In Europe, a senior German politician said he didn't want a gay foreign minister and Lithuania said it wanted to "ban the propagation of homosexual relations", but Austria legalised civil unions , and the Church of Sweden announced it would marry gay couples.
Gay rights group Stonewall's Politician of the Year became the EU's foreign minister, a homophobic Polish footballer was sacked by his Danish club,, Iceland voted in a lesbian Prime Minister and even Albania announced that it may legalise gay marriage.

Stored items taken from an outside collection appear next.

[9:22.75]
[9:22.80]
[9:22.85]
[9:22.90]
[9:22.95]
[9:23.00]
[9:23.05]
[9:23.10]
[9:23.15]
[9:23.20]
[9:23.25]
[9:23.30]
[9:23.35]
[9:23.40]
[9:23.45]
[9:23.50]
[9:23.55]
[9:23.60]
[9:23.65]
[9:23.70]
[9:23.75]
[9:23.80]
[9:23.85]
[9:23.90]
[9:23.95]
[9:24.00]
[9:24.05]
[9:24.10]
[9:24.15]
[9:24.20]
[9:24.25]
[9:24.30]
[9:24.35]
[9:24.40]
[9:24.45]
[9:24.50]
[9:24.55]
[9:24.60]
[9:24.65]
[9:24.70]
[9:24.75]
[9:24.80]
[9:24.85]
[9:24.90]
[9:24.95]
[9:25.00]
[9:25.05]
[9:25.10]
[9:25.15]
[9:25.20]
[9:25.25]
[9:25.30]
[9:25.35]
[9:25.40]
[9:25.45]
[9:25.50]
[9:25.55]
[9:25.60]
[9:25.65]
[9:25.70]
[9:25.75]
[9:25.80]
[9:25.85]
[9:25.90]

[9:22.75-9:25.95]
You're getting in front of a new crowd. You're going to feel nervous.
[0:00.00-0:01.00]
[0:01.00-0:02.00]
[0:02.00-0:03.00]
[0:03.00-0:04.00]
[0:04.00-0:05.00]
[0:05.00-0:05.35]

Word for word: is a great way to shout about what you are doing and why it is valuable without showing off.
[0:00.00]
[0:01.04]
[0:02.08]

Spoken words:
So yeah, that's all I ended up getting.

In the rest of the world, we discovered that 39% of New Zealanders consider homosexuality immoral and 46% of Israelis regard homosexuals as deviants, neither of which statistic would satisfy the Jamaican Prime Minister, who said that there would be no same-sex unions while he was in charge, an unsurprising declaration following the homophobic murder of the British Consul there
The Middle East contributed more than its share of misery when it was revealed that three Iranian men were on death row following charges of homosexual conduct and that Iraqi gays were being tortured and killed by militiamen, crimes echoed in Honduras with the assassination of an gay rights activist there. Back on home turf, research found that UK Muslims had absolutely no tolerance of homosexuality.
But the most important story should be left till last. After widespread condemnation and much fear for those in peril we learned that Uganda's president would refuse to sign into law his country's proposed Anti-Homosexuality Bill.